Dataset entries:
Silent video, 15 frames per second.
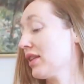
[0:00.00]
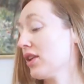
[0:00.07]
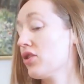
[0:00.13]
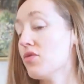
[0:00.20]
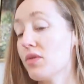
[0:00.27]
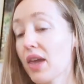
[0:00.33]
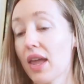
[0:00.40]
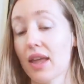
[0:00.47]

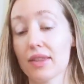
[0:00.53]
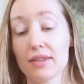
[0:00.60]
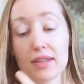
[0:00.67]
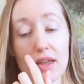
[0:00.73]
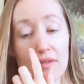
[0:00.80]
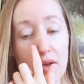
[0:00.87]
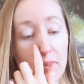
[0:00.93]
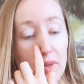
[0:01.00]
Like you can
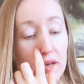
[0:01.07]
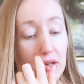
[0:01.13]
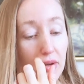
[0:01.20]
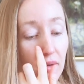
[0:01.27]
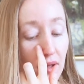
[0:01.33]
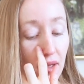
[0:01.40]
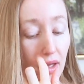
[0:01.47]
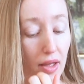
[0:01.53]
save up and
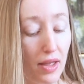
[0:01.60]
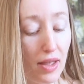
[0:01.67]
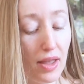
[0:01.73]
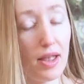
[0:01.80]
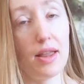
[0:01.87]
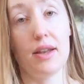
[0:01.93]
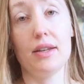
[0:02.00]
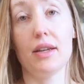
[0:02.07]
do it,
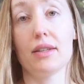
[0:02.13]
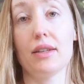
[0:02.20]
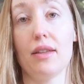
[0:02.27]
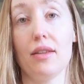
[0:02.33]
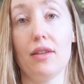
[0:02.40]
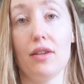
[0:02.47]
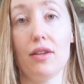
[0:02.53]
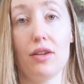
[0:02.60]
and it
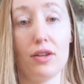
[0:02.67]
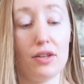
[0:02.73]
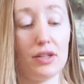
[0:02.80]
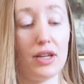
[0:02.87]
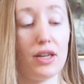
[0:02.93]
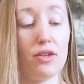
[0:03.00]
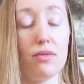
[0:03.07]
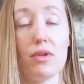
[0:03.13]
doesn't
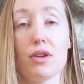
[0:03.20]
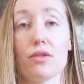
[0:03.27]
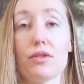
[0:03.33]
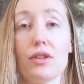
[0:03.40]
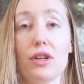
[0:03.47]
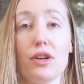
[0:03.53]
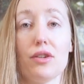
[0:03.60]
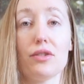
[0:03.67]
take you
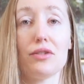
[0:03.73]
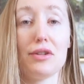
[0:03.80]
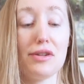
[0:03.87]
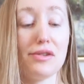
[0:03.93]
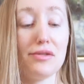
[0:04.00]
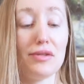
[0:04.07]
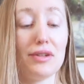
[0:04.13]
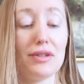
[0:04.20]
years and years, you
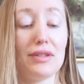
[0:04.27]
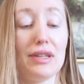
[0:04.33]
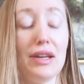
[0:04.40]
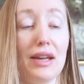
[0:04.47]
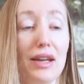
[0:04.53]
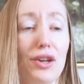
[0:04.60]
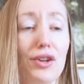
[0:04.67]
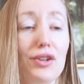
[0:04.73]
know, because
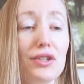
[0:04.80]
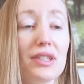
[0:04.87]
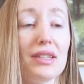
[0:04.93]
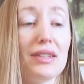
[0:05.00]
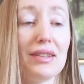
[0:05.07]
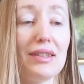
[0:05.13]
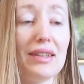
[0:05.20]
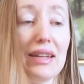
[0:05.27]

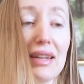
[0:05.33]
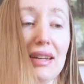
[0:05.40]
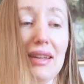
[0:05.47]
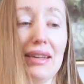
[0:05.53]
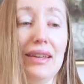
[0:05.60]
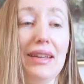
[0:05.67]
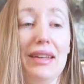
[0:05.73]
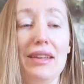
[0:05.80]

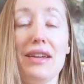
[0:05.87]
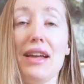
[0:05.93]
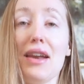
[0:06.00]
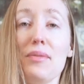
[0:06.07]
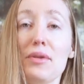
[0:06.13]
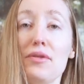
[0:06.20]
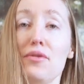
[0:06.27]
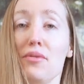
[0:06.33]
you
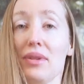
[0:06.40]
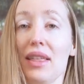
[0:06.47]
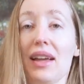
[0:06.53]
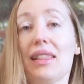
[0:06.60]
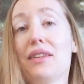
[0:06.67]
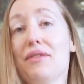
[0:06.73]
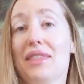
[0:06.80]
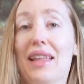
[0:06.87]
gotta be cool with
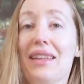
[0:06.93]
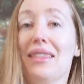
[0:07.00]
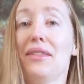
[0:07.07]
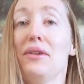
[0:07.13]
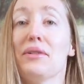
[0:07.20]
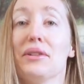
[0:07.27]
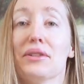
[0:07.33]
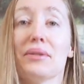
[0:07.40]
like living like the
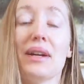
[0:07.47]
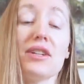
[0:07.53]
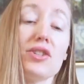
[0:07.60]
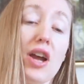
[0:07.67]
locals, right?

Activity:
Reproduce each line of the records exactly, and omit every picture.

Reply to the task:
Silent video, 15 frames per second.
[0:00.00]
[0:00.07]
[0:00.13]
[0:00.20]
[0:00.27]
[0:00.33]
[0:00.40]
[0:00.47]

[0:00.53]
[0:00.60]
[0:00.67]
[0:00.73]
[0:00.80]
[0:00.87]
[0:00.93]
[0:01.00]
Like you can
[0:01.07]
[0:01.13]
[0:01.20]
[0:01.27]
[0:01.33]
[0:01.40]
[0:01.47]
[0:01.53]
save up and
[0:01.60]
[0:01.67]
[0:01.73]
[0:01.80]
[0:01.87]
[0:01.93]
[0:02.00]
[0:02.07]
do it,
[0:02.13]
[0:02.20]
[0:02.27]
[0:02.33]
[0:02.40]
[0:02.47]
[0:02.53]
[0:02.60]
and it
[0:02.67]
[0:02.73]
[0:02.80]
[0:02.87]
[0:02.93]
[0:03.00]
[0:03.07]
[0:03.13]
doesn't
[0:03.20]
[0:03.27]
[0:03.33]
[0:03.40]
[0:03.47]
[0:03.53]
[0:03.60]
[0:03.67]
take you
[0:03.73]
[0:03.80]
[0:03.87]
[0:03.93]
[0:04.00]
[0:04.07]
[0:04.13]
[0:04.20]
years and years, you
[0:04.27]
[0:04.33]
[0:04.40]
[0:04.47]
[0:04.53]
[0:04.60]
[0:04.67]
[0:04.73]
know, because
[0:04.80]
[0:04.87]
[0:04.93]
[0:05.00]
[0:05.07]
[0:05.13]
[0:05.20]
[0:05.27]

[0:05.33]
[0:05.40]
[0:05.47]
[0:05.53]
[0:05.60]
[0:05.67]
[0:05.73]
[0:05.80]

[0:05.87]
[0:05.93]
[0:06.00]
[0:06.07]
[0:06.13]
[0:06.20]
[0:06.27]
[0:06.33]
you
[0:06.40]
[0:06.47]
[0:06.53]
[0:06.60]
[0:06.67]
[0:06.73]
[0:06.80]
[0:06.87]
gotta be cool with
[0:06.93]
[0:07.00]
[0:07.07]
[0:07.13]
[0:07.20]
[0:07.27]
[0:07.33]
[0:07.40]
like living like the
[0:07.47]
[0:07.53]
[0:07.60]
[0:07.67]
locals, right?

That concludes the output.